The pharmacology of angiotensin-converting-enzyme (ACE) inhibitors and their role in the renin-angiotensin system (RAS) are described, and pharmacokinetic properties and common adverse events are presented. ACE inhibitors play a vital role in the RAS by regulating the potent vasoconstrictor angiotensin II. All ACE inhibitors share the same basic structure; however, they can be separated on the basis of their functional (binding) group: carboxyl, sulfhydryl, or phosphinyl. These functional groups are, in part, responsible for differences in the pharmacokinetic and safety profiles of these agents. Captopril and lisinopril are the only ACE inhibitors that are not prodrugs requiring activation through hepatic biotransformation. Differences among the ACE inhibitors in lipophilicity are described; fosinopril has the greatest lipophilicity and lisinopril the least.

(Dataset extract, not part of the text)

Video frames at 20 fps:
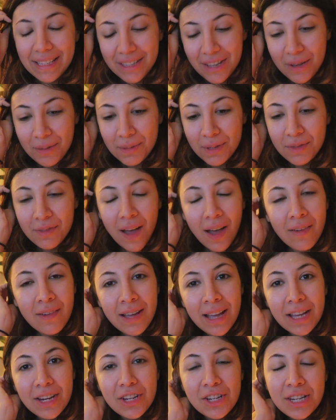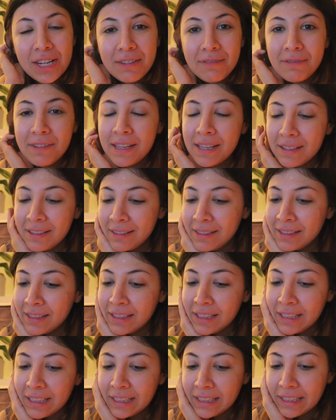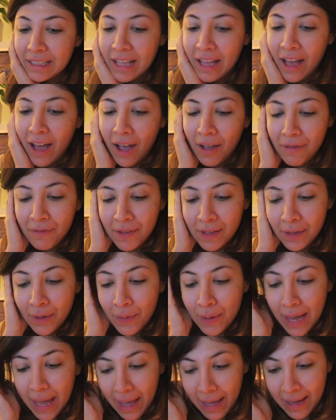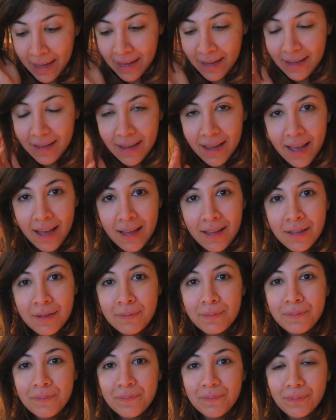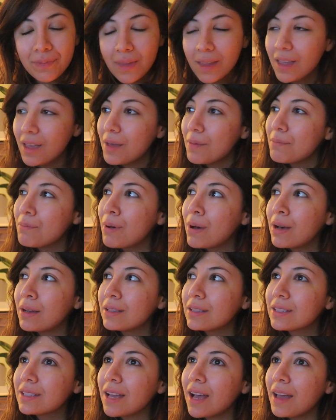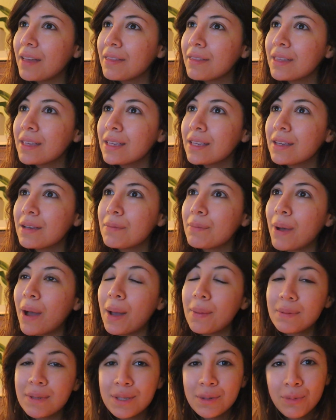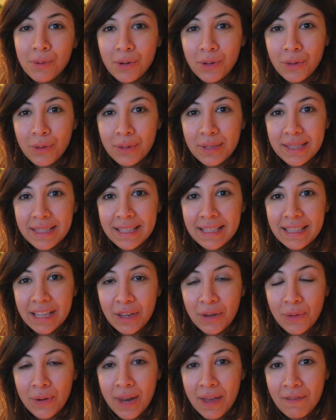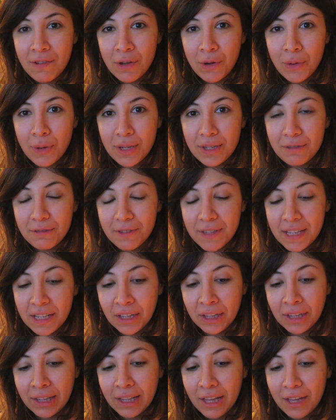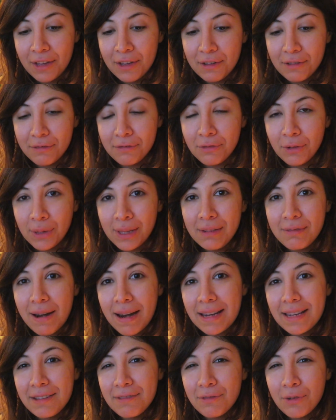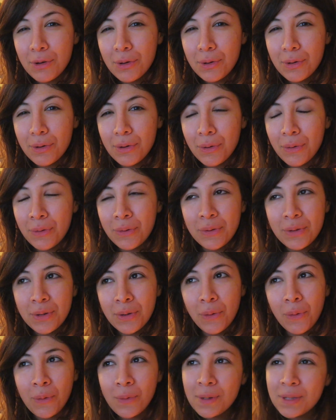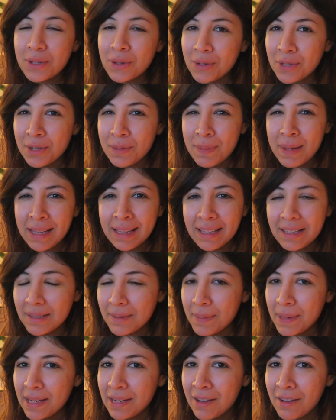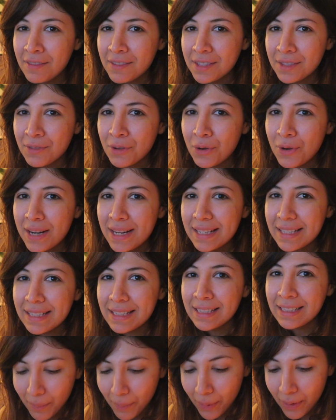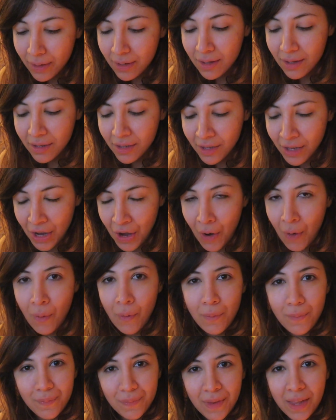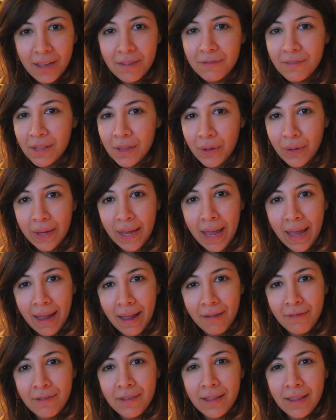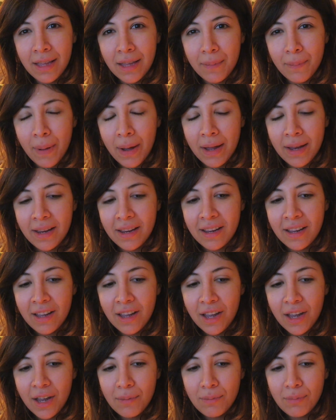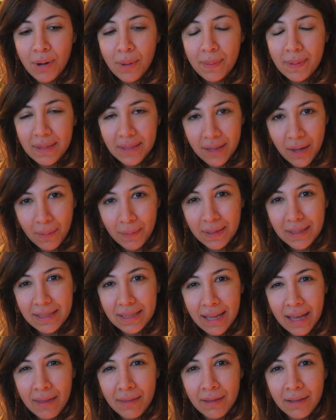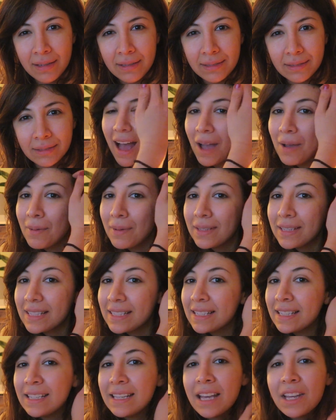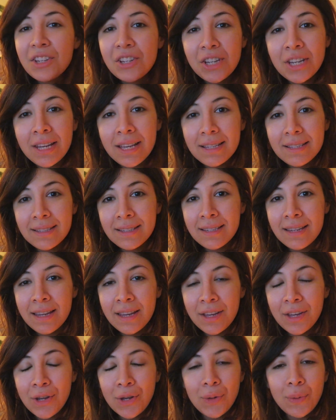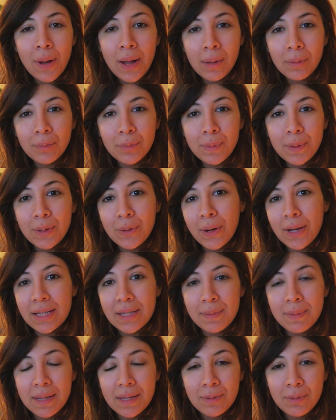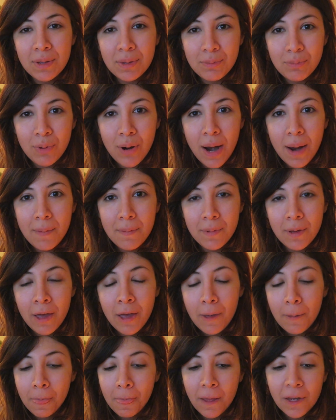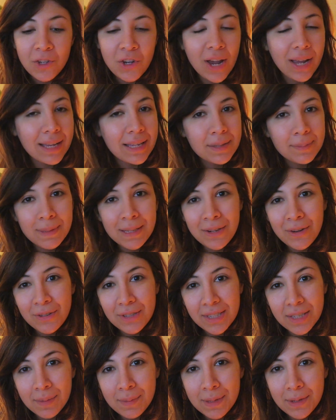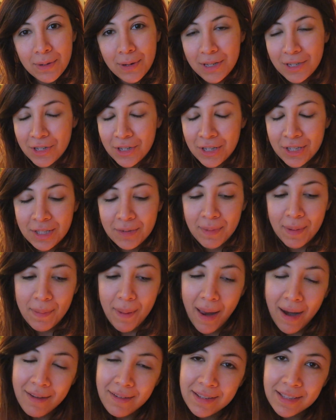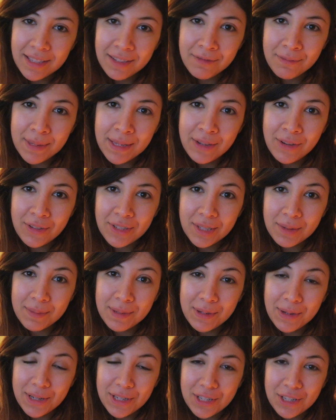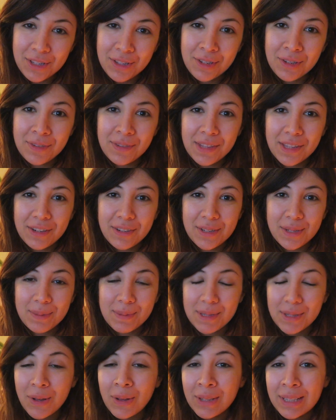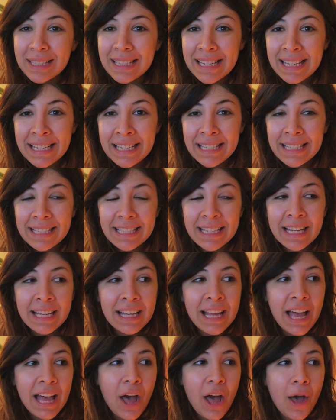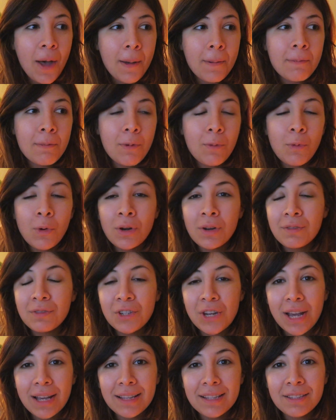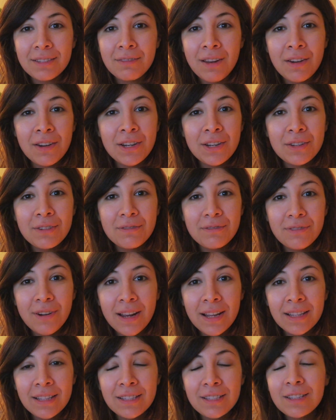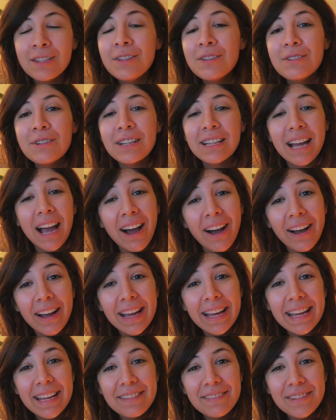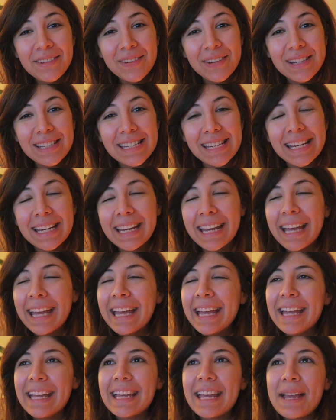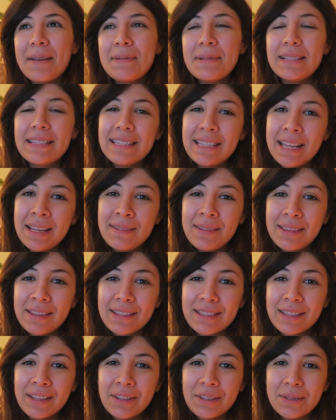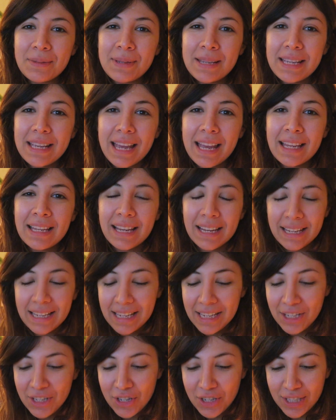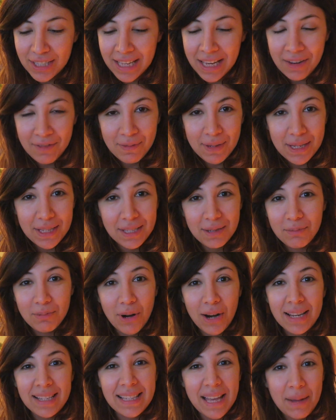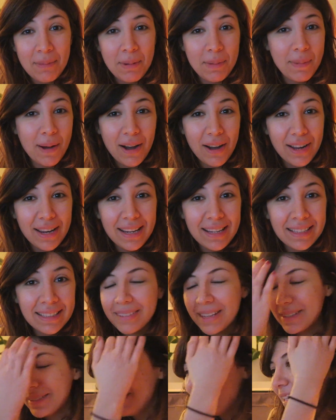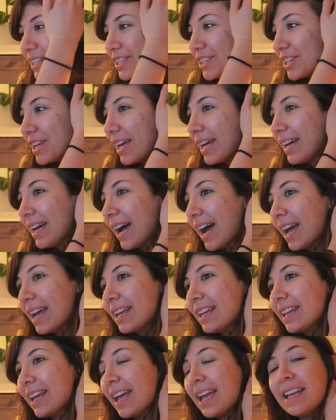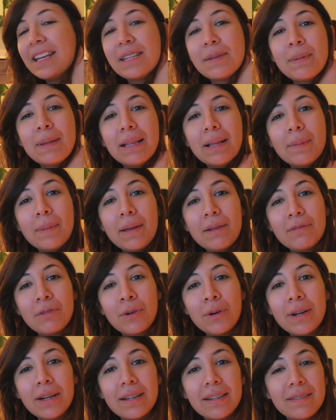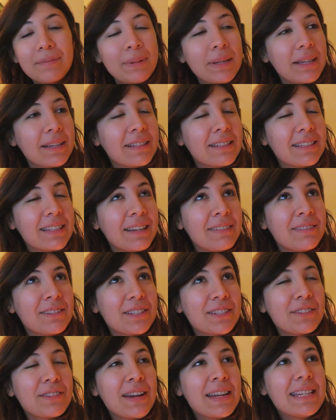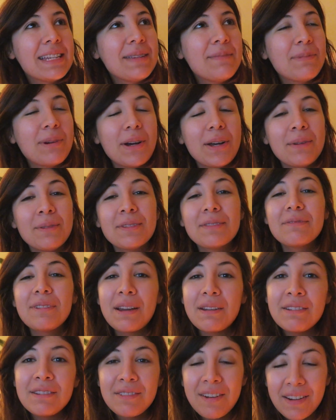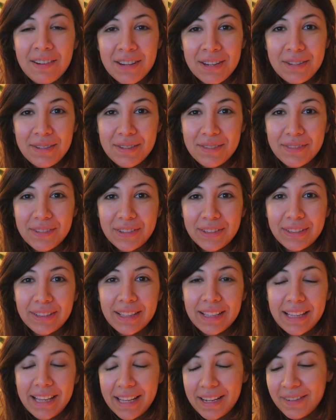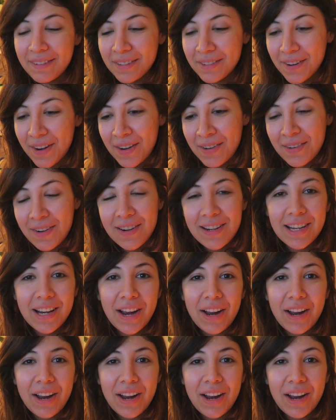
In terms of how I actually feel, I feel okay, um, but I think perhaps it's one of those things that you're never going to feel fully ready for or you're always going to be a little bit nervous for it. But, you know, I feel okay. I feel like my prep is coming together. I went to see Kenji yesterday who helped me quite a bit with prep Jack has been asking me questions, my parents have been asking me questions over the Christmas holidays. Um, one of Jack's very good friends, Luke, hi if you're watching, came and stayed with us last weekend and he just gave me a surprise MMI which uh, I hate him a little bit for it because I wasn't ready but it was very very useful it was very very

ACE is found in numerous tissues, and there is increasing evidence of differences among ACE inhibitors in their ability to inhibit tissue ACE. Most ACE inhibitors are eliminated mainly by the kidneys and to a lesser extent through the liver. Lisinopril is the only ACE inhibitor that does not require hepatic metabolism. In the selection of an ACE inhibitor for once-daily use to treat hypertension, differences in trough-peak ratios are clinically relevant. Fosinopril, ramipril, and trandolapril have minimum trough-peak ratios of 50% or greater. ACE inhibitors are generally well tolerated, with hypotension, cough, and hyperkalemia being the most frequently reported adverse effects for the entire class. Drug interactions across the ACE inhibitor class as well as agent-specific interactions are described. Factors to be considered in the selection of an ACE inhibitor include differences in potency, affinity for ACE, pharmacokinetics, and toxicity that are related to structural properties of the drug; whether the trough-peak ratio enables use of a once-daily dose; and potential adverse effects related to a drug's functional (binding) group.